Is there anything equivalent that would do that in case of a small amount of bad data instead of aborting the whole procedure? What about uncompressed tar files?
I ask because I often have to backup lots of gigs of very small files, and a normal copy takes three forevers as it has to write all the tiny files, while an archive operation on a single huge file takes a lot less.
Some redundancy data is a good idea for important backups and does work to safeguard against various levels of corruption. You could use parity files with any archive format. The advantage of parity files is that I could set say 10% redundancy (allowing you to fix corruptions of up to 10% anywhere in your file), without having to store a full extra copy. Check out parchive/par2cmdline (an implementation of PAR v2.0 specification).
...also note RAR (lets skip OSS vs non-OSS for now) recover undamaged files, keep extracted files that fail CRC check and it can create recovery records / volumes as well.
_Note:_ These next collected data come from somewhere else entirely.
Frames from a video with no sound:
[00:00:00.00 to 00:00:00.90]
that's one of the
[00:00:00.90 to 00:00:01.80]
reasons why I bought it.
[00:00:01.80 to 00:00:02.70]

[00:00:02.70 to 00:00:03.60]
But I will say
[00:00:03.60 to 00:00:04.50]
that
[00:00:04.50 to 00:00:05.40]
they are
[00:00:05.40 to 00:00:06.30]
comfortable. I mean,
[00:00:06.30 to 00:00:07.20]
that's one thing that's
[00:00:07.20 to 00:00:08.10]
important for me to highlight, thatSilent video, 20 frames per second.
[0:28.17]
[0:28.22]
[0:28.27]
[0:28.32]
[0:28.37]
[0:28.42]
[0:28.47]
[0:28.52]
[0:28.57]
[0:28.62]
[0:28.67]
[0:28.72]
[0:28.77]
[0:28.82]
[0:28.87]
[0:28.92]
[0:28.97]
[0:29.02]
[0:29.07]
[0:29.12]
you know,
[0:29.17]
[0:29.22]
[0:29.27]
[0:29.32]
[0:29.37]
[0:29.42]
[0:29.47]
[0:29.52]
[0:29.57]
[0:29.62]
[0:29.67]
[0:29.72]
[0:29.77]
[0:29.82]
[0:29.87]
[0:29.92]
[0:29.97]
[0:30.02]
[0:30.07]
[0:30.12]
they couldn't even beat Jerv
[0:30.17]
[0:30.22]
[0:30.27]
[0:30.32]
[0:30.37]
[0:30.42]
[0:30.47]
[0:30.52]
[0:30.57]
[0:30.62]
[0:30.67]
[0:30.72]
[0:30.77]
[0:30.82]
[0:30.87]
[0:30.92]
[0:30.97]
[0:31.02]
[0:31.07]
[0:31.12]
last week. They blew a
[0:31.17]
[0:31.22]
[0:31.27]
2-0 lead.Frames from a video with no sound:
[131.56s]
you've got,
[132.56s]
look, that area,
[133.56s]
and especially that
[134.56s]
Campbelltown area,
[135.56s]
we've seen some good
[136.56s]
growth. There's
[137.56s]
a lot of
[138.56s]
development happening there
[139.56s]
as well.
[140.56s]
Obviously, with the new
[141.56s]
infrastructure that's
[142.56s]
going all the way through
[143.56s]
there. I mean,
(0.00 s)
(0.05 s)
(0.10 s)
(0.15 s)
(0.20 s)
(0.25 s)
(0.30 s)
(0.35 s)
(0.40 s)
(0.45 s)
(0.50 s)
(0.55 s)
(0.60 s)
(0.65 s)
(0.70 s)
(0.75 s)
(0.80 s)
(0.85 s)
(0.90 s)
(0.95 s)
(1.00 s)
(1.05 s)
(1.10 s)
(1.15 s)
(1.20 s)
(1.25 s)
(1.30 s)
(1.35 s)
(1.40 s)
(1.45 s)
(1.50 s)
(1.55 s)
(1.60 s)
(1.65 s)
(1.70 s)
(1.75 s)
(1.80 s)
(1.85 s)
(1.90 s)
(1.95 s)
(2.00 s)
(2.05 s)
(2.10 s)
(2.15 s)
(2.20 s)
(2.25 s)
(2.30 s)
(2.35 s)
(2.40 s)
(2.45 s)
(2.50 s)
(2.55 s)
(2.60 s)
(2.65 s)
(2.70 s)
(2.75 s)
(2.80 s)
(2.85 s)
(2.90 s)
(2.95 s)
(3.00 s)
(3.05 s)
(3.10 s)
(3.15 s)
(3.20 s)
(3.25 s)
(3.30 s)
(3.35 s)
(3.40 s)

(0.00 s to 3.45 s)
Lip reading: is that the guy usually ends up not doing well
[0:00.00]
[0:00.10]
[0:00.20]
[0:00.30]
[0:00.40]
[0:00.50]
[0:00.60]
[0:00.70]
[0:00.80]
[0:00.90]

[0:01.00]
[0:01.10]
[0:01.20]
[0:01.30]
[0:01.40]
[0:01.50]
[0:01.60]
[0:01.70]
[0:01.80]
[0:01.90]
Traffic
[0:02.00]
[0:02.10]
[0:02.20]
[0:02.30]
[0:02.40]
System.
Just enable the switches you need.
RAR is a nice tool but IIRC the format does not store all UNIX meta data (ownership, groups), nor support all file types (links, device files) so using an *nix native format (tar, cpio, dar, etc.) might be better if you care about these kinds of things.
I am trying to backup selected areas, and I would like to use cpio, except it fails with 7 or 8 gb files.
Ideally, I would like to find the files I would like backed up, and then have them sorted size wise so that the nearly optimally pack on media. And then I would like cpio run against one or more media, so that I can save on bd, dvd, or cd.
I am using Slackware 14.0, 32 bit. Any pointers or ideas?
afio will overcome the size limitations. it extends the cpio format when such limitations are reached. for the other stuff spend some time reading man find.